I hesitated about writing this post, because it has a bittersweet ending. But life is sometimes bittersweet, sad, and unpredictable. Here is how it all began:It is past midnight and we are retiring for the night when we hear an odd scratching noise that seems to be coming from inside our wall. After investigating the area to no avail, I decide to go outside to see if the wind is causing branches to scrape against the house. James is very sick with flu, so I go outside with my flashlight and shine it up towards our bedroom where I see the source of the sound immediately. A little bird seems to be caught in the twisted dried out wisteria vines that have traveled up the side of the house, right next to the electrical cables, I might add. The bird is flapping it's wings forcefully to no avail with skinny legs splayed sideways. I dash upstairs and tell James a bird is stuck in the vines, I will need the ladder! I don't tell him I will need the extension ladder AND will need to stand on the very top rung. He tells me to stay away from the electrical cords and DON'T use the extension ladder. But of course, I do.
At first I try to dislodge the vines with the handle of a broom, no dice. So I discard my bathrobe and begin my accent higher up the ladder in my nightgown with a flashlight on my head and the pruners in my hand. In order to reach the bird, I have to travel to the top step on the ladder.
(Bathrobe still here the next morning)I am able to assess the situation. The bird has it's little head stuck betwixt and between dried, knotted vines of wisteria, the vines seems to be strangling the poor little thing. If I cut that vine in just the right place it should dislodge the bird and allow it to fly off. but when I cut the vine, the little bird tumbles into my hand. I slowly descend the ladder holding the bird in a loose grip. I hope to open my palm and release her when we get to the ground, but she seems unable to fly, instead she falls to the earth, so I bring her up to my studio. Here in the light I can see that I am holding an adult starling. Esther was a baby starling. I put her in a safe place with water and chicken scratch. Poor little thing is exhausted, who knows how long she had been imprisoned in the vines?!
The next morning I see she is hopping about the room on one leg and dragging the other. I sit on the floor and offer a kernel of corn, she hops over and takes it from my fingers and then she hops on my arm!
It is odd that a wild bird would be so obliging... Could it be possible? NAW, this can't be Esther, can it? It's been two years since I set free the little starling fledgling that I raised for months, after it had been attacked by a mad mother hen who poked it's eye and broke it's wing. If you have read this blog for any length of time, you will remember my sweet Esther. Esther was still young when she flew off to freedom, and had not yet acquired the beautiful flecked feathers with iridescent highlights.
I talk softly to this sweet bird and she falls asleep in my hand.
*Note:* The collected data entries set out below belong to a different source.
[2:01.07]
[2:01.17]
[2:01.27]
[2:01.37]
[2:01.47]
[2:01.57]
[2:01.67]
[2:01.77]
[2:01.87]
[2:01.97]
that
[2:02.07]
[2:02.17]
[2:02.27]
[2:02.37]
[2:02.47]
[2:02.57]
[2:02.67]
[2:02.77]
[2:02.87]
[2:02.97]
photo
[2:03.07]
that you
For the rest of the day, I leave her in the studio, checking her condition regularly.
She seems to be recuperating and is sitting on the window sill... then she falls off and onto the floor. I carefully pick her up and turn on some nice music. I always played music for Esther and she would sing her little head off. This little bird turns her head and faintly chirps, once.
Is it possible that for the last 2 years my little Esther has lived her life in the treetops right above my head? Watching from the branches as I garden below her? Building nests and raising babies and observing us all this time? Or am I just being silly?
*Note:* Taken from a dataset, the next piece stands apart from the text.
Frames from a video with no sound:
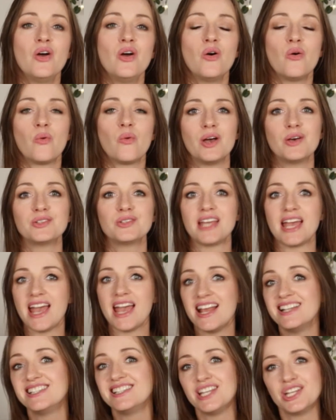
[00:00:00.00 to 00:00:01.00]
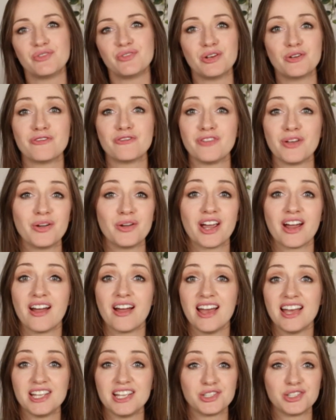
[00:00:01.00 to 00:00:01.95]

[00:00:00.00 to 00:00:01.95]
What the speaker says: Whilst end-stage renal failure is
I am beginning to feel an emotional tie to the little creature, When she is healed I will be sad to let her go...but I will. Alas, I did not get the chance, for the next time I checked on her she was stretched out on the floor, little legs stiff. Sure that she was dead, I tearfully held her and she began to move about. For 15 minutes she lay in my palm, slowly moving her head, faintly fluttering a wing, then she opened wide her beak, she stretched her little body full length .... and died. DID I cry?? Of course I did. Big. wet teardrops that fell on her feathers.
My head says that this was not Esther, I mean, what are the chances?! And if it was Esther, it will mean she really is gone forever. But my heart tells me this was Esther. And as fanciful as that may seem, it would be fitting for the little bird who spent the first months of her life with me as her mama, should spend the last moments of her life with me as her comforter. Perhaps I am just a romantic.. but I am, after all, a storyteller. And I am glad she did not die alone up in the treacherous vines that held her captive for God knows how long, but she died with a friend who cared about her.